Work instruction: All entries below must be output word for word, and the pictures left behind.

Input for this task:

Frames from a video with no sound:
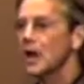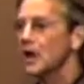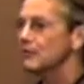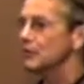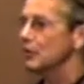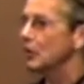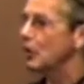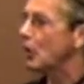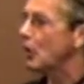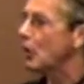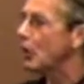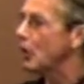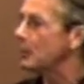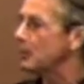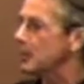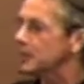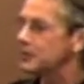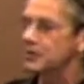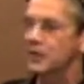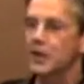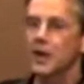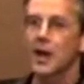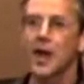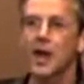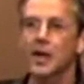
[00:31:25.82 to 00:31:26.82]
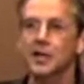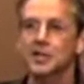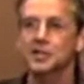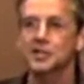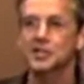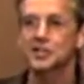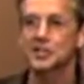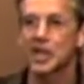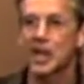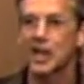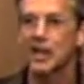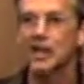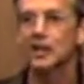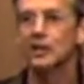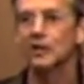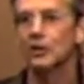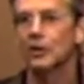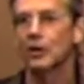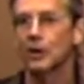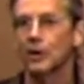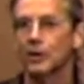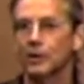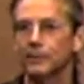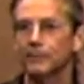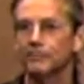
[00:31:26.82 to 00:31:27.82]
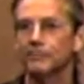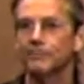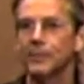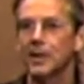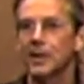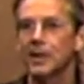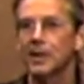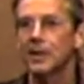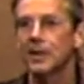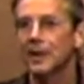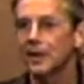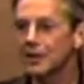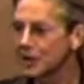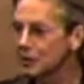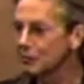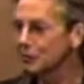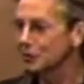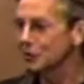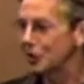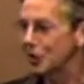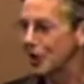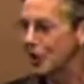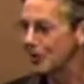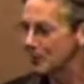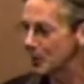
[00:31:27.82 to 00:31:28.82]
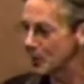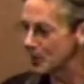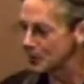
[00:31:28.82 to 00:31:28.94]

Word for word: have a garment that had a stain on it. And they would come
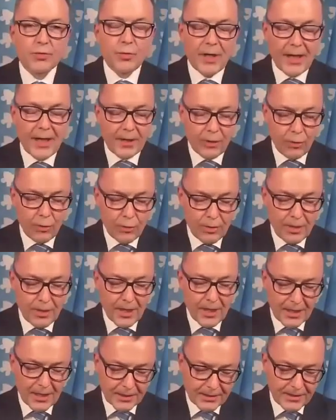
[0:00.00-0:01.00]
You are aware
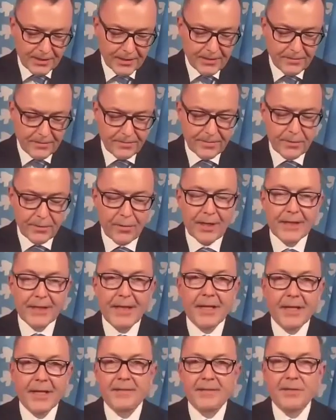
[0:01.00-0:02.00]
that Switzerland has
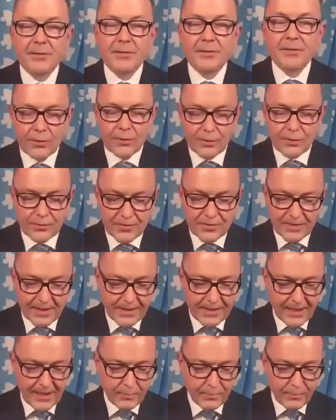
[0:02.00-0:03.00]
played an active
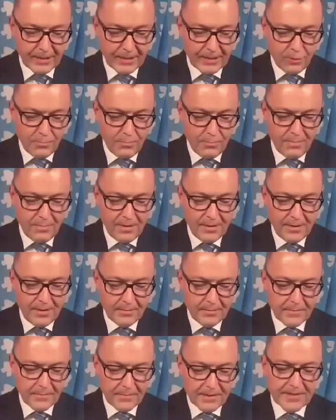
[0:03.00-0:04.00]
role
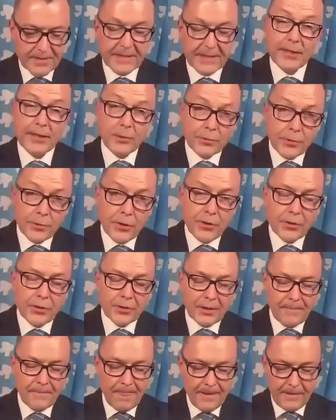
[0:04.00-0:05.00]
in the
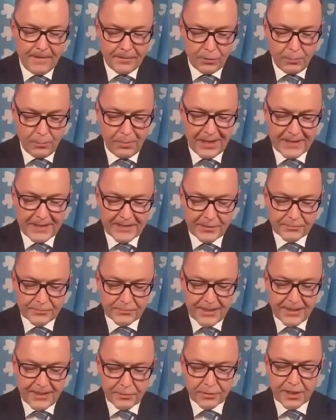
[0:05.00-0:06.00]
Human Rights Council,
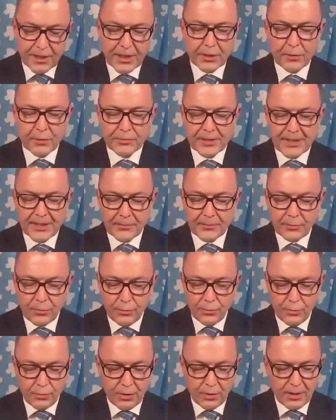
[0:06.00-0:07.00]
and for
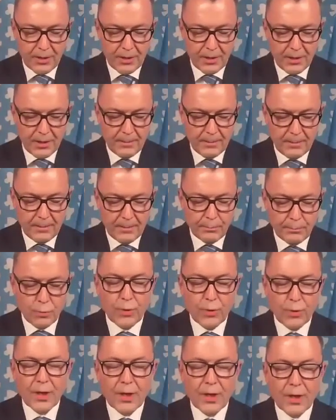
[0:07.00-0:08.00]
us it's an honor to be able to
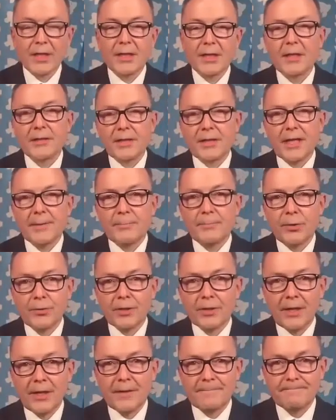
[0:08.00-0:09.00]
present our
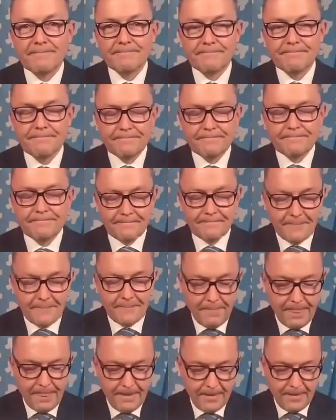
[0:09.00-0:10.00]
candidacy once
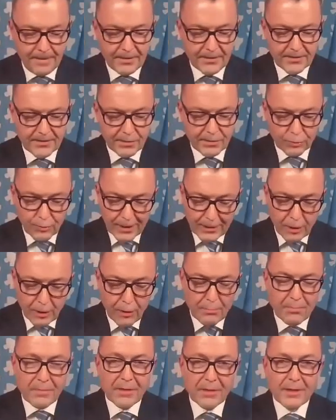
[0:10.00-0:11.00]
again for a fourth
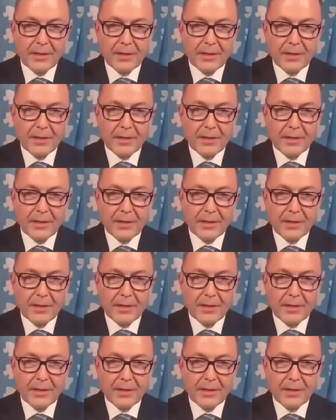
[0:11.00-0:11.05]
mandate.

Answer box:
Frames from a video with no sound:
[00:31:25.82 to 00:31:26.82]
[00:31:26.82 to 00:31:27.82]
[00:31:27.82 to 00:31:28.82]
[00:31:28.82 to 00:31:28.94]

Word for word: have a garment that had a stain on it. And they would come
[0:00.00-0:01.00]
You are aware
[0:01.00-0:02.00]
that Switzerland has
[0:02.00-0:03.00]
played an active
[0:03.00-0:04.00]
role
[0:04.00-0:05.00]
in the
[0:05.00-0:06.00]
Human Rights Council,
[0:06.00-0:07.00]
and for
[0:07.00-0:08.00]
us it's an honor to be able to
[0:08.00-0:09.00]
present our
[0:09.00-0:10.00]
candidacy once
[0:10.00-0:11.00]
again for a fourth
[0:11.00-0:11.05]
mandate.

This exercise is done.